Scott Minerbrook's parents hail from opposite ends of the cultural spectrum. His father was a pampered only child born into Chicago's aspiring black bourgeoisie, while his mother was an idealistic girl from a large family of poor white Missouri farmers.

Minerbrook grew up in the 1950s and '60s, in a world that was fighting the grim realities of racial separatism and willful ignorance with the ideals of equality and integration. At home, his parents fought each other and a host of personal demons, even as they raised four boys, excelled in their careers, and moved from Chicago, to Manhattan's Upper West Side, and finally to the leafy suburbs of Connecticut.

Minerbrook completed his schooling at Harvard's burgeoning African-American studies department and went on to raise a family of his own. But by the time he reached his late thirties, he was no longer satisfied with living an emotional half-life, rejecting and rejected by so much of his flesh and blood. He set out for his mother's hometown in the Botheel of Missouri, determined to claim the white relatives who had refused to recognize his existence.

Despite their desire to "keep things just as they are," he knew that bringing down the daunting barrier called race was essential to his humanity and to theirs.

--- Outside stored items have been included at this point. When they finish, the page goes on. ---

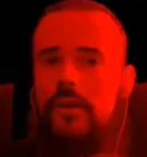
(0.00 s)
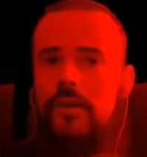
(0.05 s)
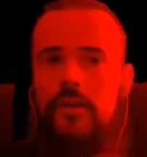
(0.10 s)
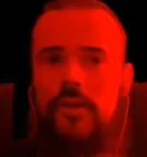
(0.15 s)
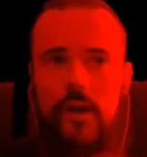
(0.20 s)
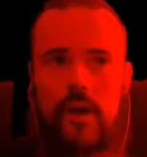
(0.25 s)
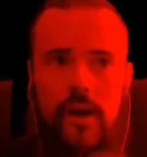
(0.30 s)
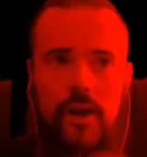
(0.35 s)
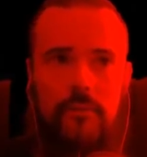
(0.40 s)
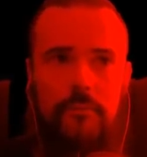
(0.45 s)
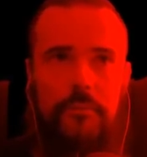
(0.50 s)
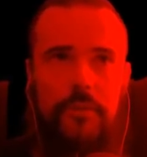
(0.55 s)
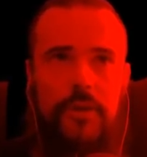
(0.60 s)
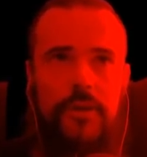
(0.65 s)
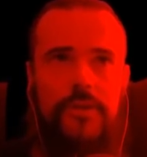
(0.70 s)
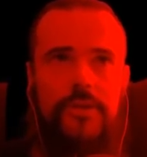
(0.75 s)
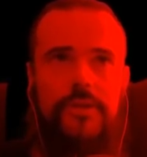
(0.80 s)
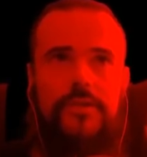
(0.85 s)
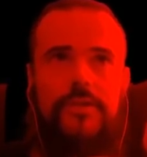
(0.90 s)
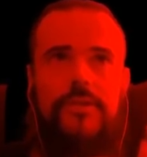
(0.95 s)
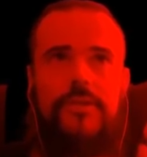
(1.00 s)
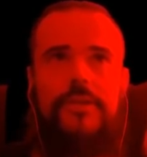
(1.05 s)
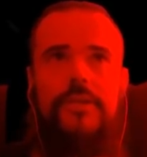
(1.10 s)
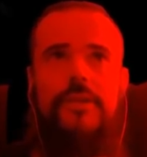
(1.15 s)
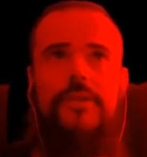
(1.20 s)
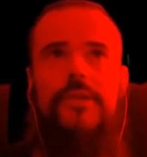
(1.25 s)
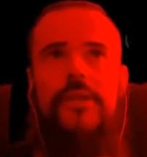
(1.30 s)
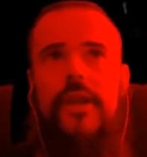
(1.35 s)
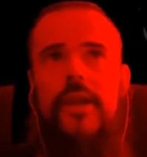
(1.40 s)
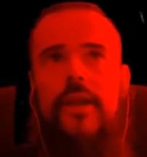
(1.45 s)
complex,
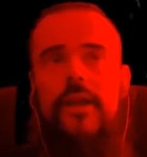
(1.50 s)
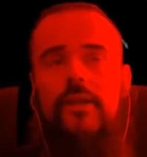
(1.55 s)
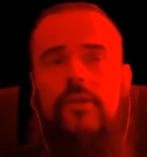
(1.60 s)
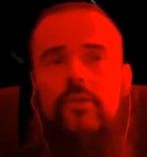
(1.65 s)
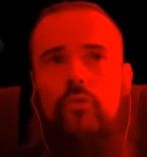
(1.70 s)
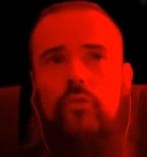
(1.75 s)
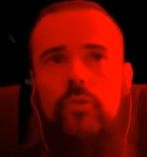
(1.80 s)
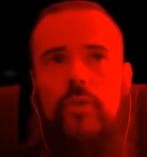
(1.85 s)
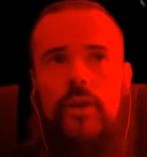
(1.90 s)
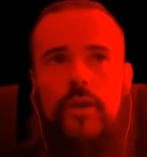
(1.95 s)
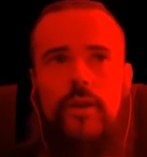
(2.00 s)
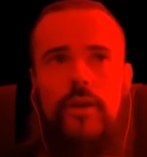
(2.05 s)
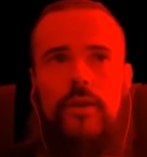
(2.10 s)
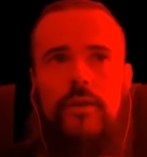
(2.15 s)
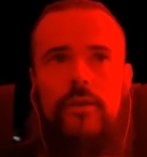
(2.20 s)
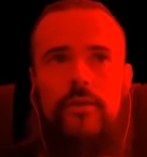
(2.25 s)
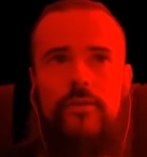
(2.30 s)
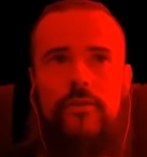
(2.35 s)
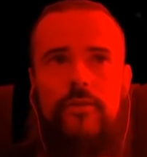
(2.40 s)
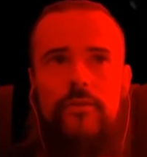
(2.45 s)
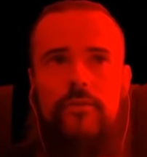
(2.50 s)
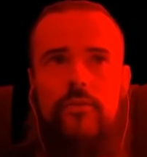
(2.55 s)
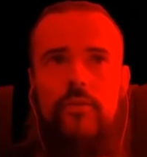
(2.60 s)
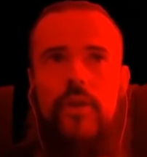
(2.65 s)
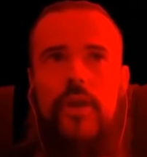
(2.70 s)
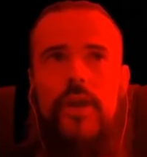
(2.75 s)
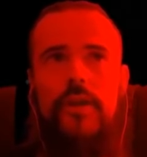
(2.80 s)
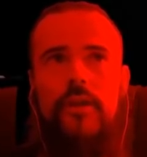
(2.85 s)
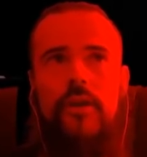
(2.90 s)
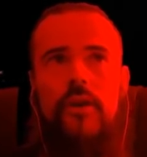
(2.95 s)
detailed
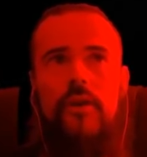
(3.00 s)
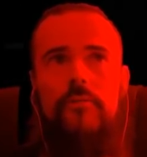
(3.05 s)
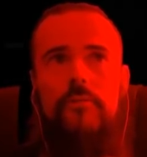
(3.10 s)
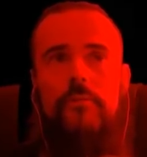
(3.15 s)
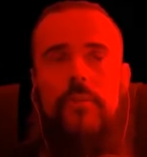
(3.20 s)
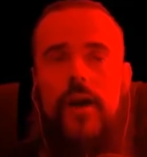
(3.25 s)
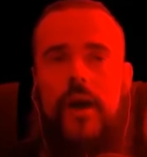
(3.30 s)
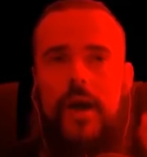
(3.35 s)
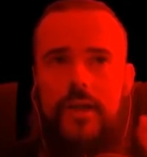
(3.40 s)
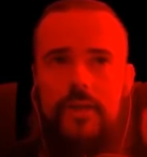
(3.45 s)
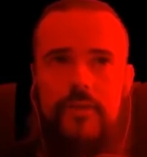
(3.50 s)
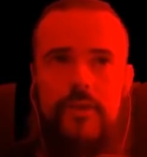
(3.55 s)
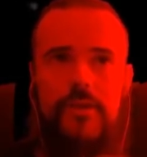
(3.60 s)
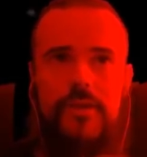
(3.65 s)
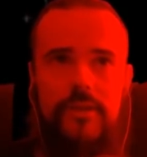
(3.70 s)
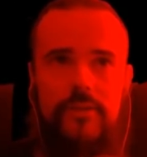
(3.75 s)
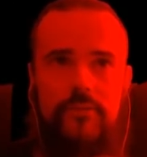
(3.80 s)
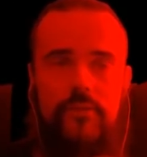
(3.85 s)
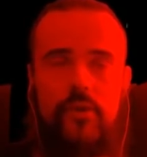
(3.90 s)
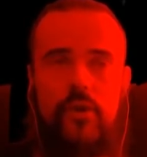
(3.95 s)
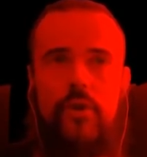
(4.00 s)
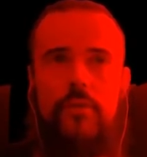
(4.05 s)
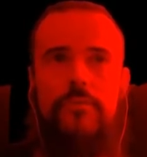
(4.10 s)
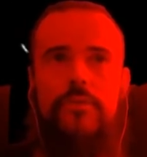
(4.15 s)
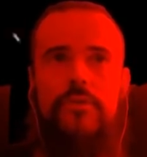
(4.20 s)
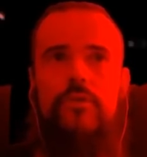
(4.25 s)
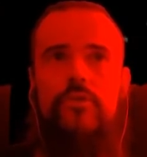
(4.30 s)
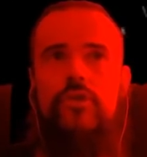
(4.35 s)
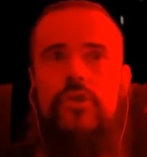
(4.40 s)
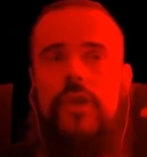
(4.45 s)
thread on Path of Exile forum,
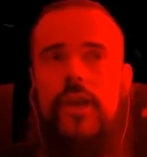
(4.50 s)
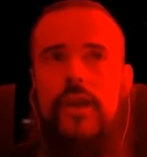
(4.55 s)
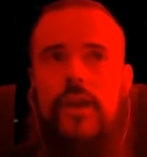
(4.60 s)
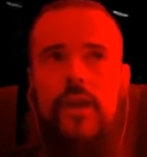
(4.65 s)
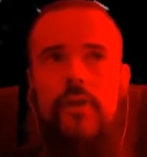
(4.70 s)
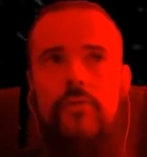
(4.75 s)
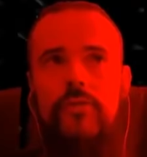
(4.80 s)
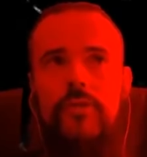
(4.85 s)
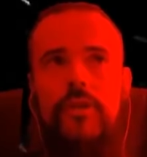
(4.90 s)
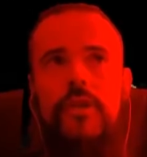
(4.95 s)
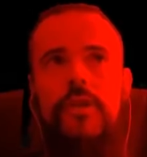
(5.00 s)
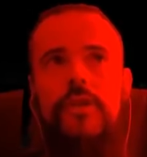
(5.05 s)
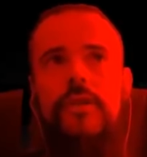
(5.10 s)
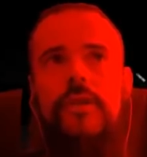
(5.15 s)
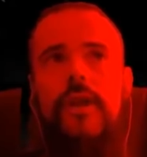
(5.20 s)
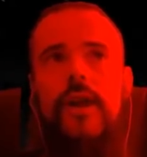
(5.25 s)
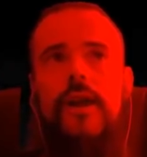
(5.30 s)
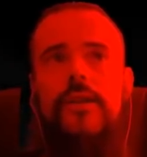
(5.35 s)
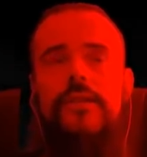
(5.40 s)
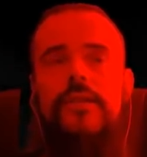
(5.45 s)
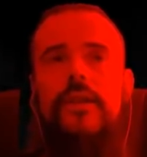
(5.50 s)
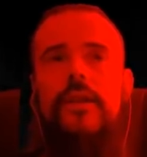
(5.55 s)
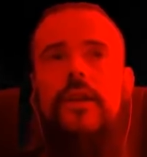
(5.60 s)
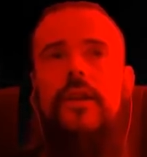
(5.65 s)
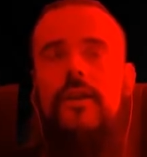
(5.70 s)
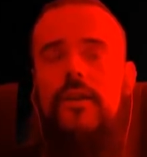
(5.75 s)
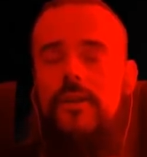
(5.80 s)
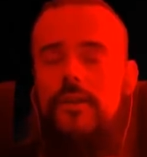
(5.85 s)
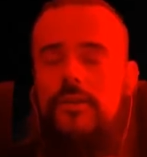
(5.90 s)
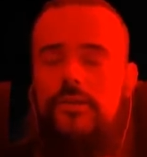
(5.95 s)
so check out the link, guys.
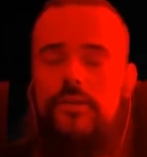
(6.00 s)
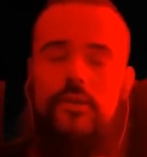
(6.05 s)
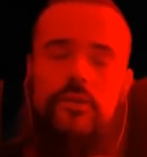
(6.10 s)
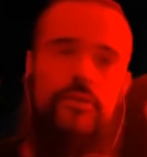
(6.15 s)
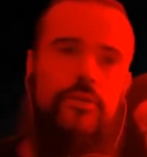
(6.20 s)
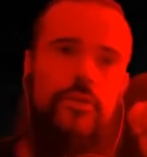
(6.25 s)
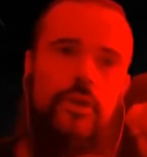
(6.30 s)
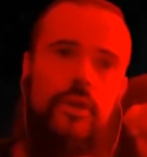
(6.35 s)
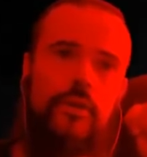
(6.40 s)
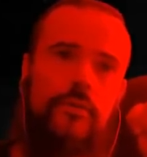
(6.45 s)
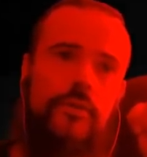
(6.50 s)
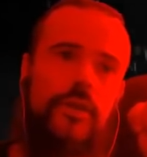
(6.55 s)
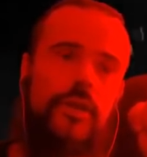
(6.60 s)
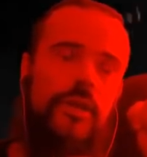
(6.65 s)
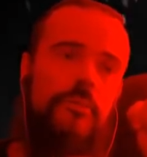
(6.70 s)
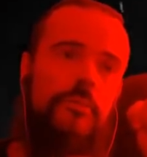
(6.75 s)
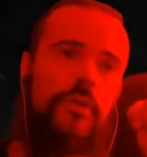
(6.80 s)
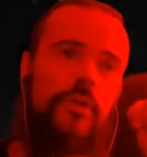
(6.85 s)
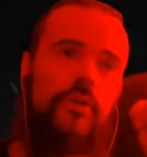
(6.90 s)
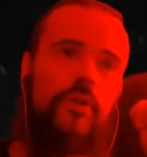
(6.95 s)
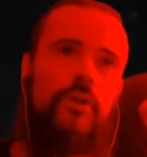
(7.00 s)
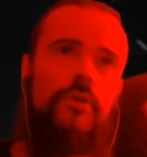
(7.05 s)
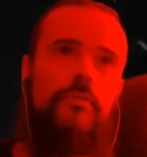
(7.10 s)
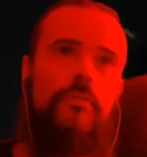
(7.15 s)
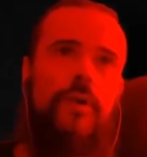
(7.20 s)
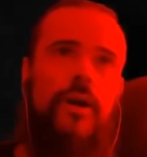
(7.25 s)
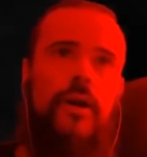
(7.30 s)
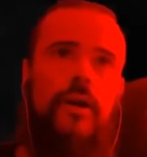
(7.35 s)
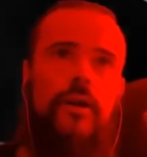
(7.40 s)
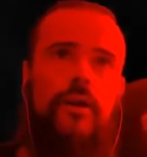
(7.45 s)
It's also available on
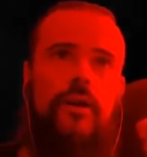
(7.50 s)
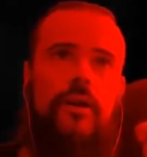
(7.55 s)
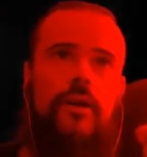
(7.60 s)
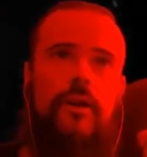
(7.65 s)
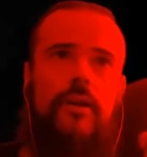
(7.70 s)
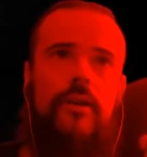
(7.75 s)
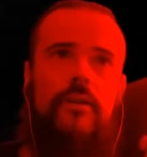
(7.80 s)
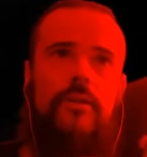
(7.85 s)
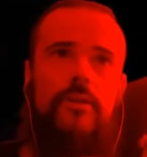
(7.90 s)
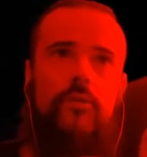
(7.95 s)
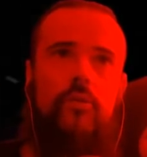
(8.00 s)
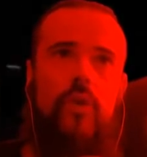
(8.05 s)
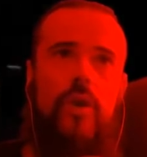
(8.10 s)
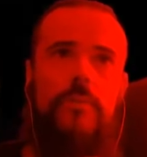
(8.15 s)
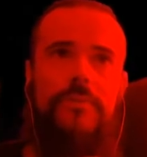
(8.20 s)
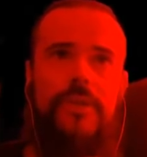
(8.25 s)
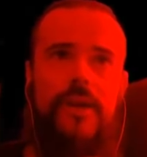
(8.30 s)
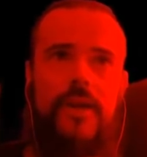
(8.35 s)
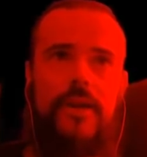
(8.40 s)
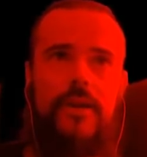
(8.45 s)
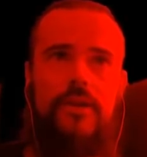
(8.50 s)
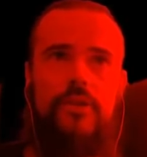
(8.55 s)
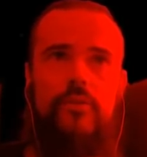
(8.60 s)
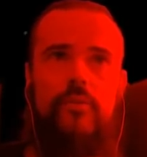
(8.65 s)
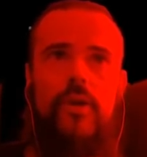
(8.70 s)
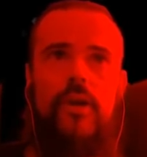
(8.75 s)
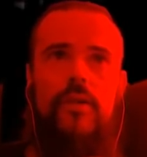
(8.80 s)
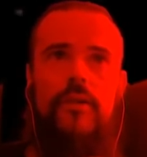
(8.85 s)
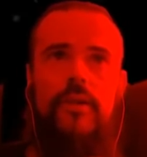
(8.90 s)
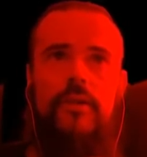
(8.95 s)
my website as
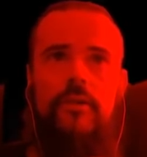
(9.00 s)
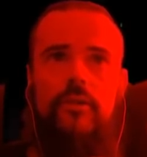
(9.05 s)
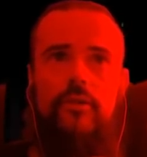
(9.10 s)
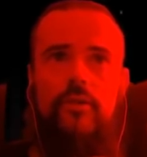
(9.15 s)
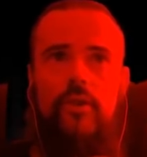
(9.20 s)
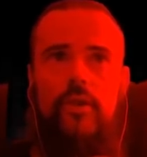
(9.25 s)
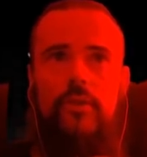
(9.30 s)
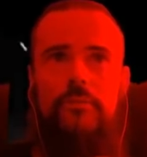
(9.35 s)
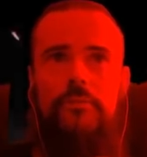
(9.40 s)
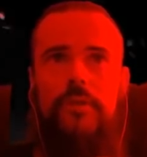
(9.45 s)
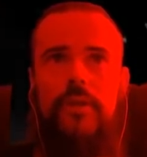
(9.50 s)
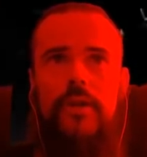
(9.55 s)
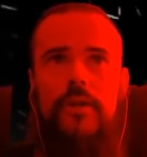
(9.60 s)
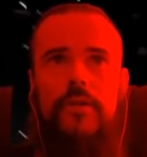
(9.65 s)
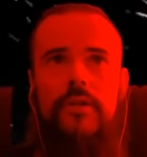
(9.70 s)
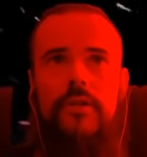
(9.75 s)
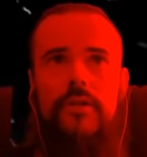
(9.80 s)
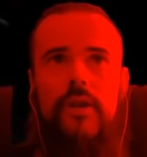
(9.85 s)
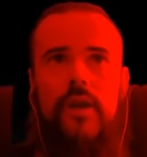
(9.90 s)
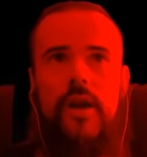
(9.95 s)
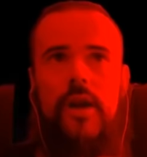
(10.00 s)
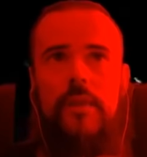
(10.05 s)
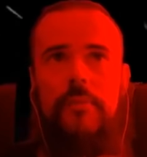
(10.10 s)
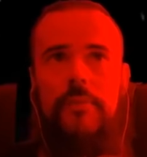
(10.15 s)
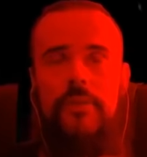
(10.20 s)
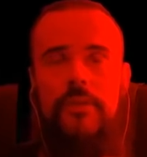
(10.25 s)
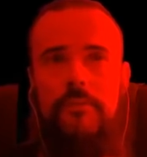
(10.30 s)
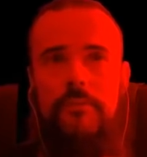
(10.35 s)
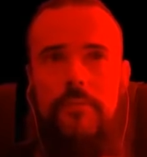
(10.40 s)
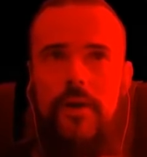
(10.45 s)
well,
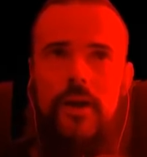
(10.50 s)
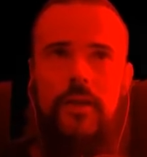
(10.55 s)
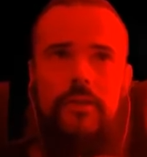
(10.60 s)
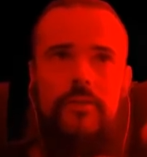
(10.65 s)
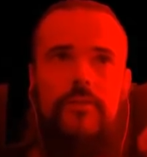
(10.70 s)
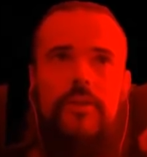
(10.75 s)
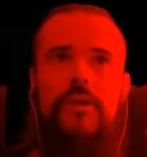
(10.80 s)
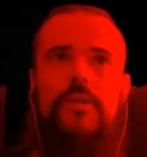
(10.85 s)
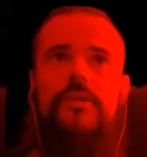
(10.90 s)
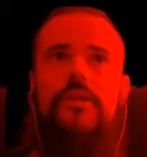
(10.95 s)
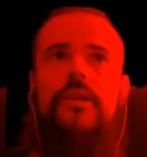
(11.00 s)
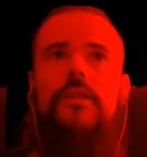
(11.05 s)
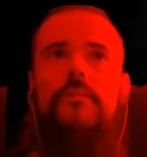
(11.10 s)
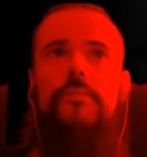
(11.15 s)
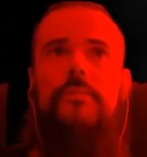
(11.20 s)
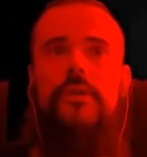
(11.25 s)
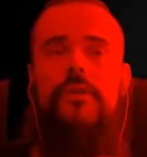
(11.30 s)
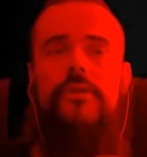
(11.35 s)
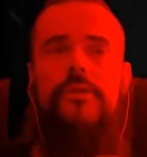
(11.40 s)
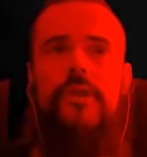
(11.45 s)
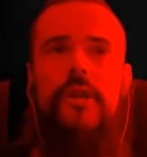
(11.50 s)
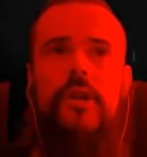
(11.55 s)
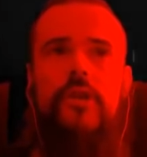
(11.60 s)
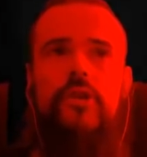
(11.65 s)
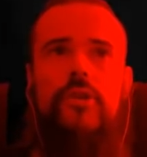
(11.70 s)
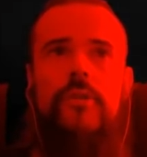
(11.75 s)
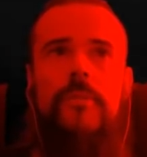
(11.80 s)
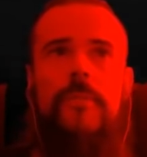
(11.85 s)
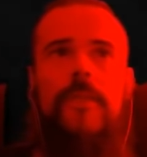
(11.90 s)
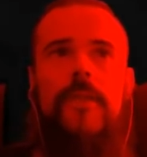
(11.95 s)
angryroleplayer.com, in the Path of Exile build section.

In the course of his journey, Minerbrook takes a hard look at his upbringing and the lives of his parents. He digs deep to explore the meaning of family, the roots of identity, and the reasons why we lay so many basic human problems at the door of race. Lyrically written, painfully honest, psychologically and socially astute, this powerful memoir challenges us all to confront the divisive cult of race and to move beyond it.